Exercise.
Restate the following records word for word without images.

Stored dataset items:

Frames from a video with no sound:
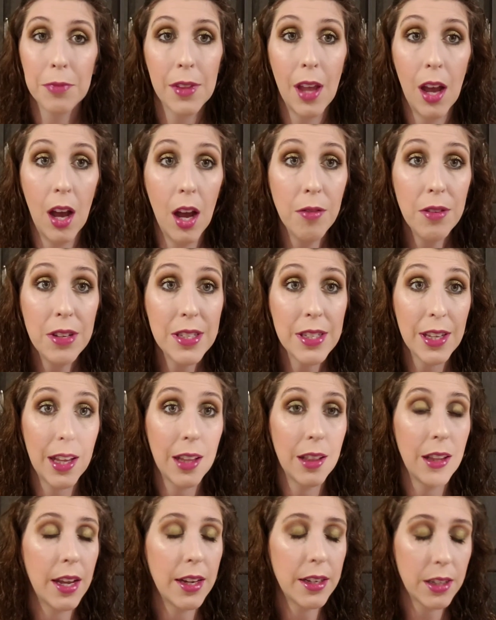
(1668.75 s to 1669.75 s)
obviously I
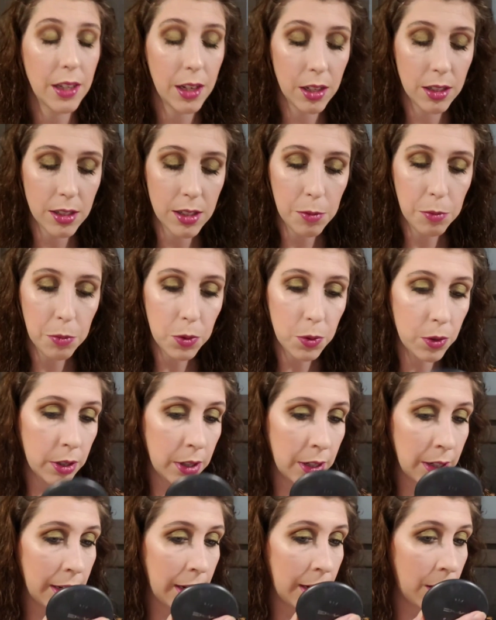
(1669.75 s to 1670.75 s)
liked it at some
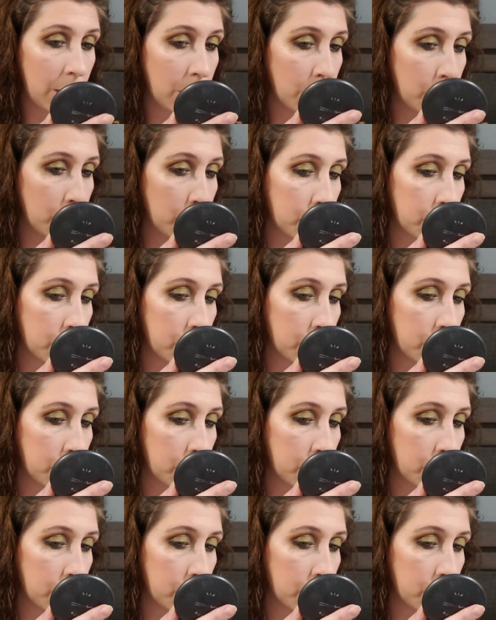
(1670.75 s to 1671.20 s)
point. Now,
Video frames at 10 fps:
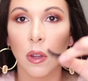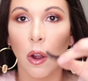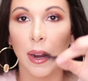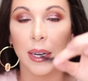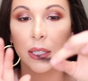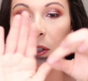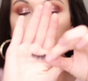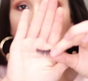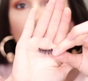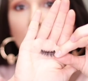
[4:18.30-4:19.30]
Alright, so
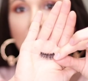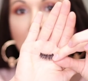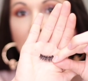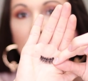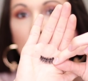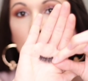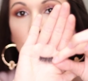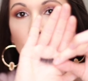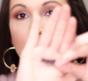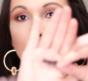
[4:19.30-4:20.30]
now I have them
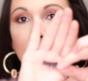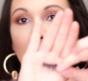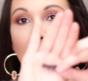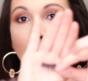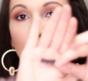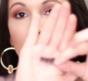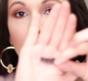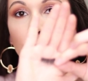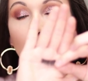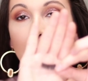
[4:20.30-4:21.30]
trimmed. I'm
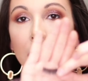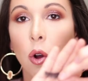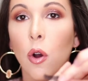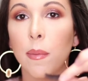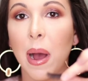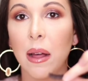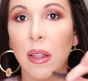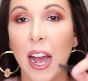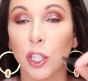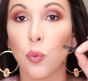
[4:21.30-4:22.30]
going to try it on my
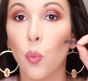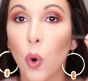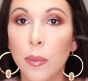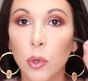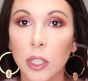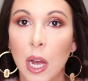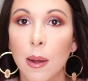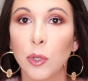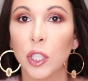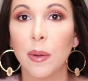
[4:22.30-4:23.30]
lash one more
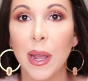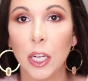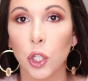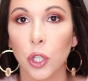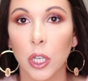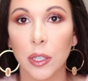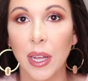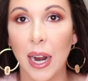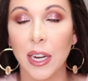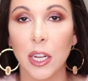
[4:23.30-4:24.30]
time just to make sure
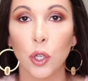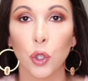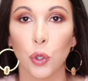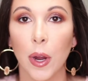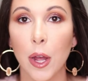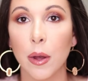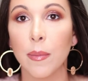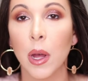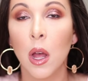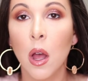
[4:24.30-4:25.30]
that I didn't
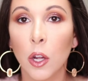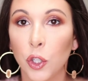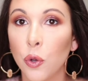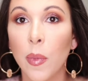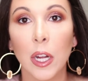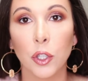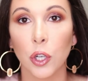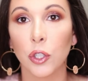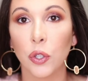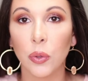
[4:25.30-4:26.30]
trim too much
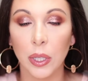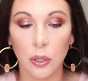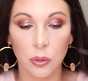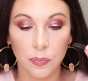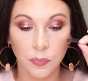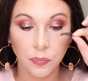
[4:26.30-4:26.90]
or too little.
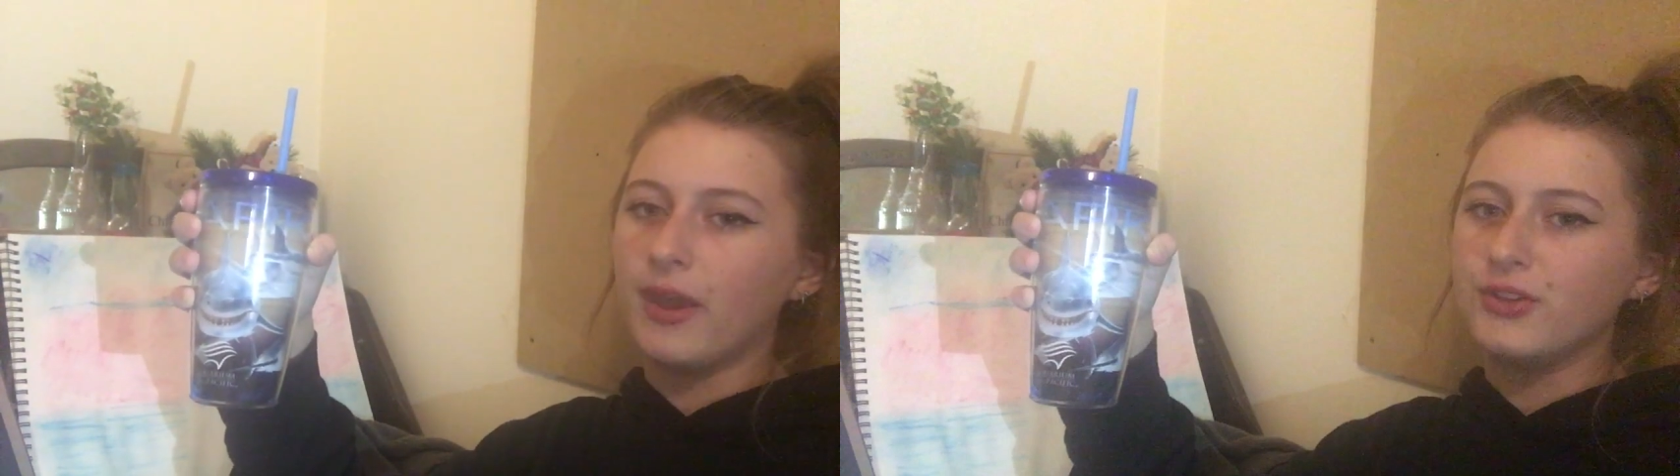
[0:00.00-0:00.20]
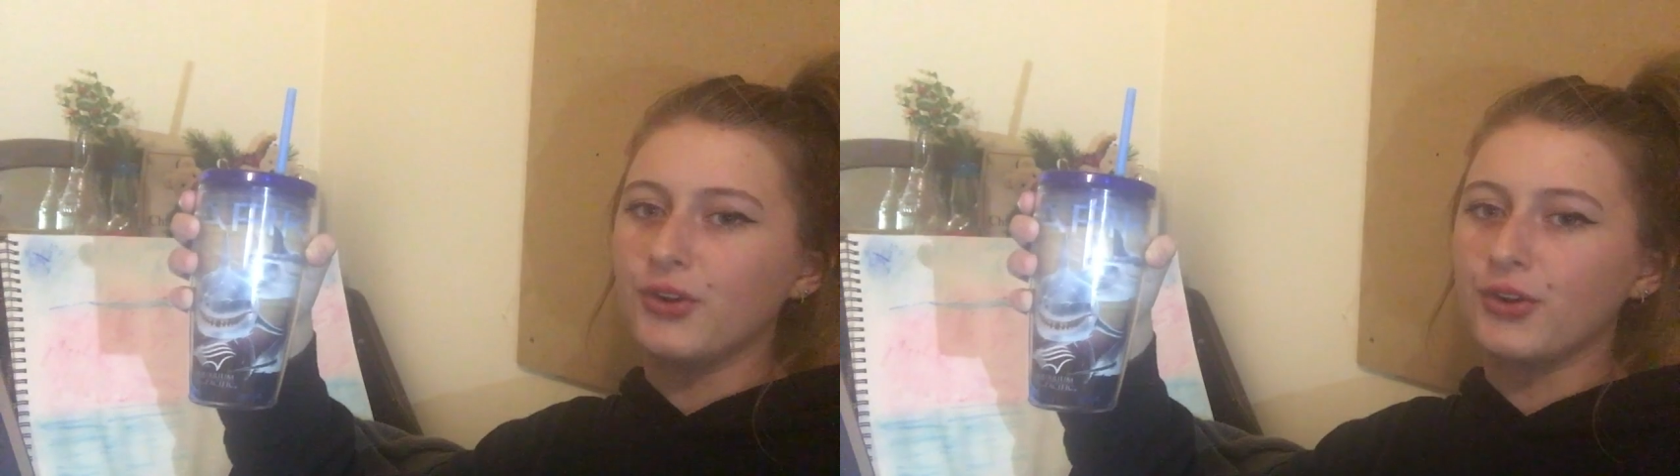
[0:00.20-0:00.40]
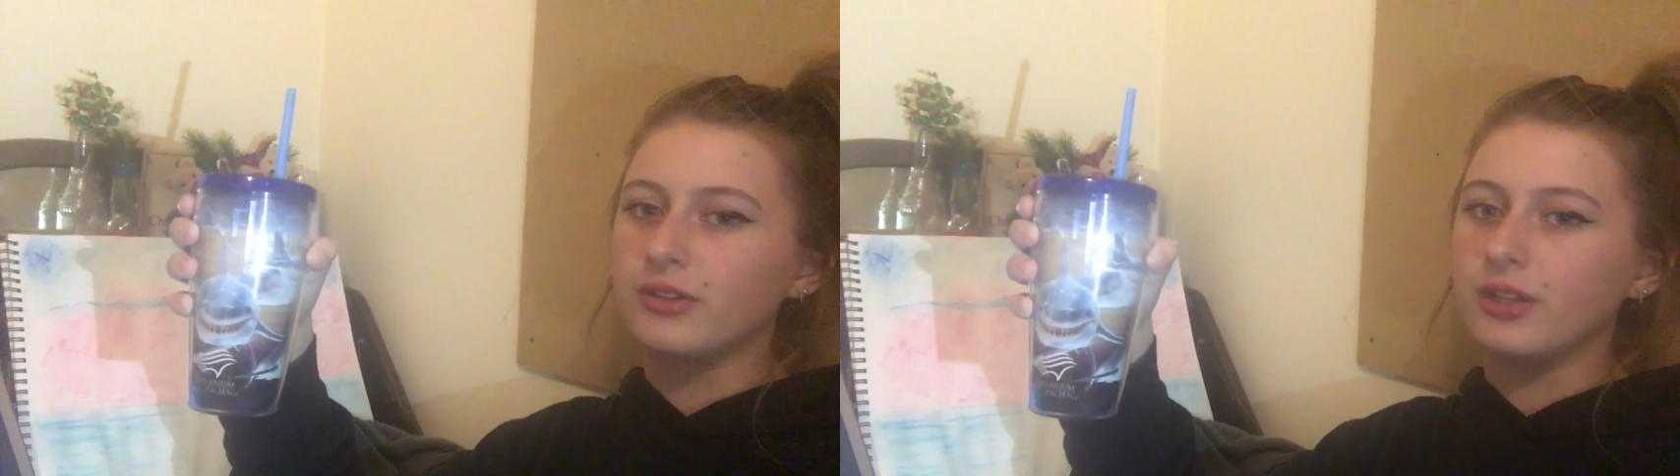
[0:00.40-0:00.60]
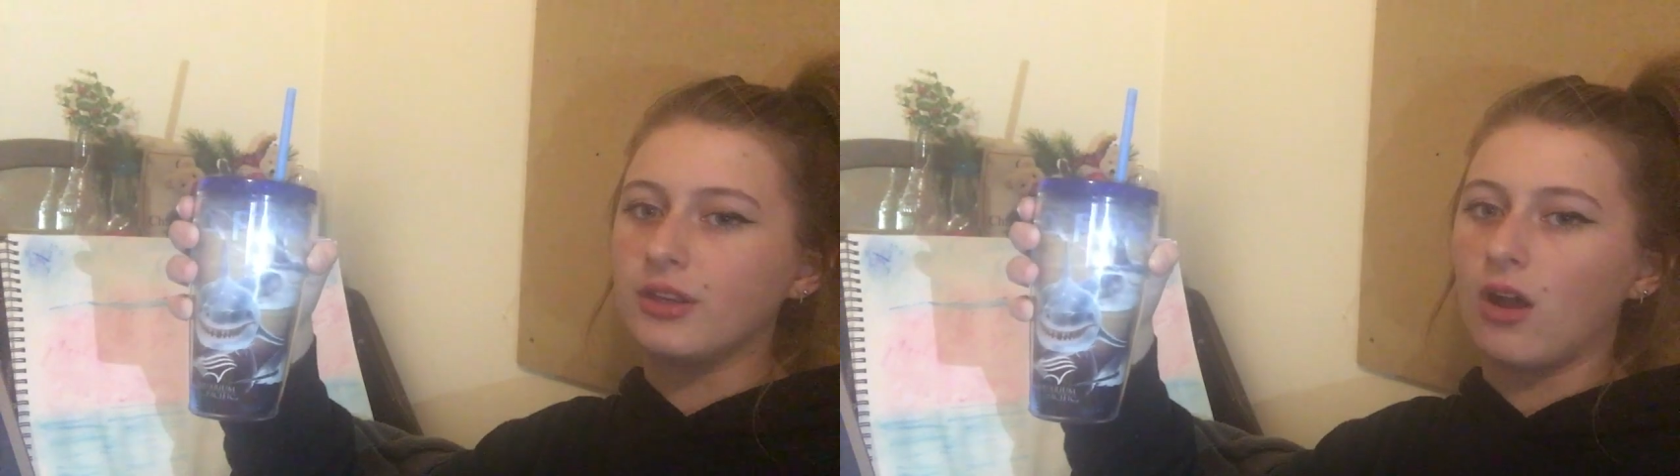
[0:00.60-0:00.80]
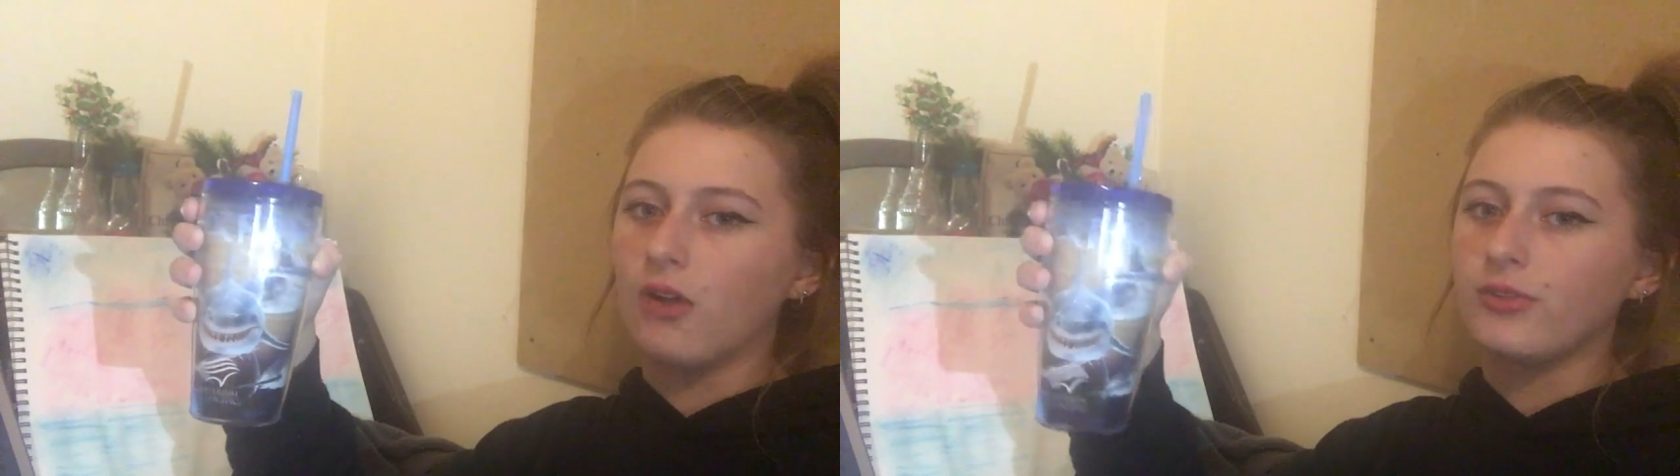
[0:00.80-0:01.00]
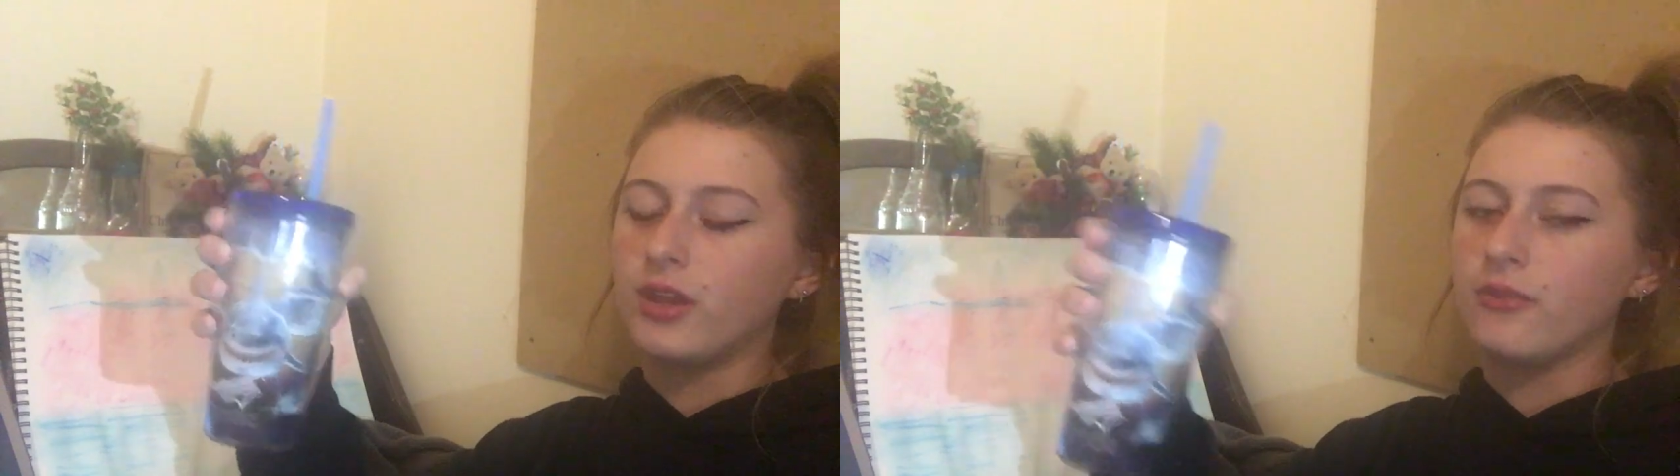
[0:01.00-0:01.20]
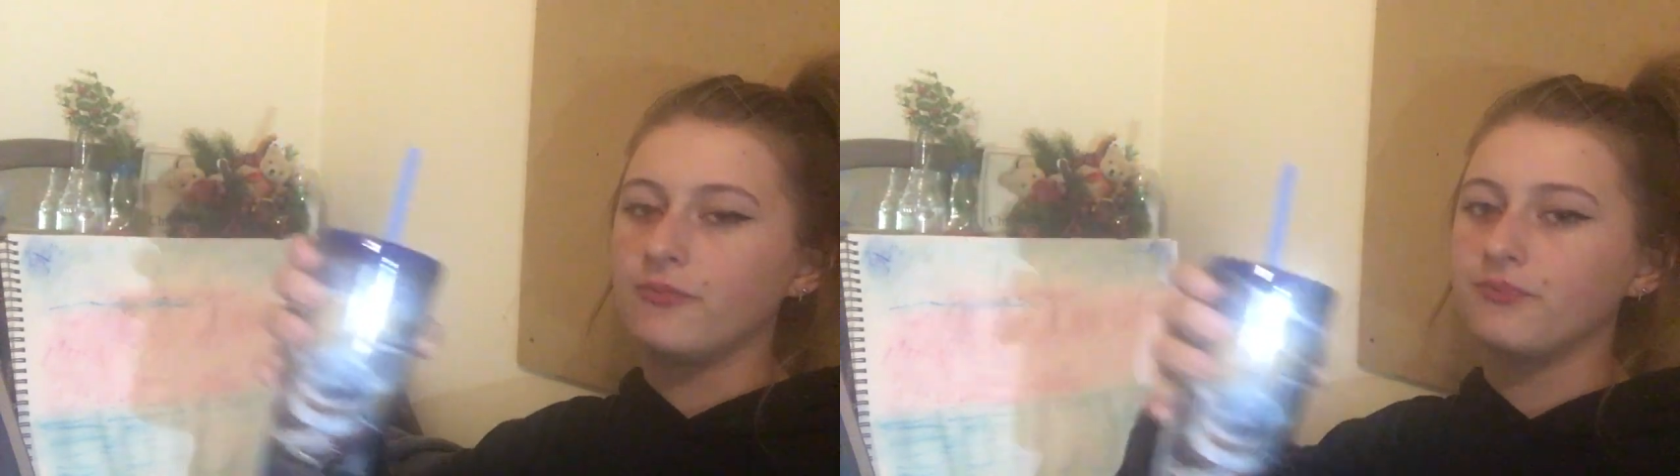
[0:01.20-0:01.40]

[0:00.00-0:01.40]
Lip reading: gurgling coffee.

Reply to the exercise.
Frames from a video with no sound:
(1668.75 s to 1669.75 s)
obviously I
(1669.75 s to 1670.75 s)
liked it at some
(1670.75 s to 1671.20 s)
point. Now,
Video frames at 10 fps:
[4:18.30-4:19.30]
Alright, so
[4:19.30-4:20.30]
now I have them
[4:20.30-4:21.30]
trimmed. I'm
[4:21.30-4:22.30]
going to try it on my
[4:22.30-4:23.30]
lash one more
[4:23.30-4:24.30]
time just to make sure
[4:24.30-4:25.30]
that I didn't
[4:25.30-4:26.30]
trim too much
[4:26.30-4:26.90]
or too little.
[0:00.00-0:00.20]
[0:00.20-0:00.40]
[0:00.40-0:00.60]
[0:00.60-0:00.80]
[0:00.80-0:01.00]
[0:01.00-0:01.20]
[0:01.20-0:01.40]

[0:00.00-0:01.40]
Lip reading: gurgling coffee.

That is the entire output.